INFORMATION:
╭──

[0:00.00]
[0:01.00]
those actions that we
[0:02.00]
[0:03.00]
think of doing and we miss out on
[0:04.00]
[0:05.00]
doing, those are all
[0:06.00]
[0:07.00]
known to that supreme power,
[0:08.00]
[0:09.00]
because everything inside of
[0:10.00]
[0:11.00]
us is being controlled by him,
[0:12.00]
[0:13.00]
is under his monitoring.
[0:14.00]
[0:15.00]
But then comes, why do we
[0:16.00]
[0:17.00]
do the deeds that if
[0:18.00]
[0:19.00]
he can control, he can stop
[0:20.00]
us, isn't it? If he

╰──
╭──

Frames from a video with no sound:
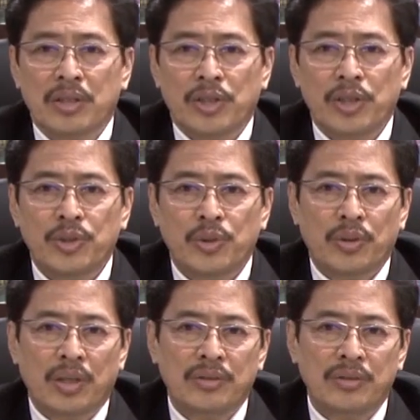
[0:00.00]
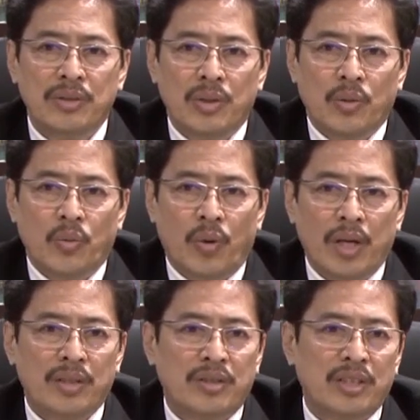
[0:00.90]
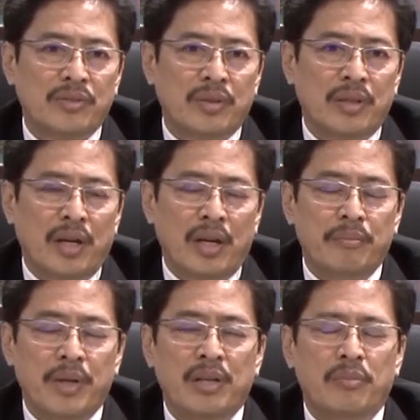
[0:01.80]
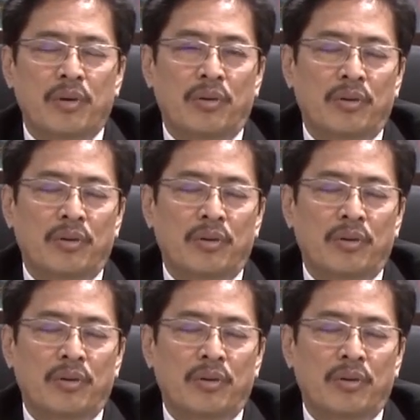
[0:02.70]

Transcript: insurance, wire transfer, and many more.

╰──

AIM OF THE TASK: From the line containing "Frames from a" through the line containing "Transcript: insurance, wire", copy every line above exactly, without pictures.

EXPECTED ANSWER:
Frames from a video with no sound:
[0:00.00]
[0:00.90]
[0:01.80]
[0:02.70]

Transcript: insurance, wire transfer, and many more.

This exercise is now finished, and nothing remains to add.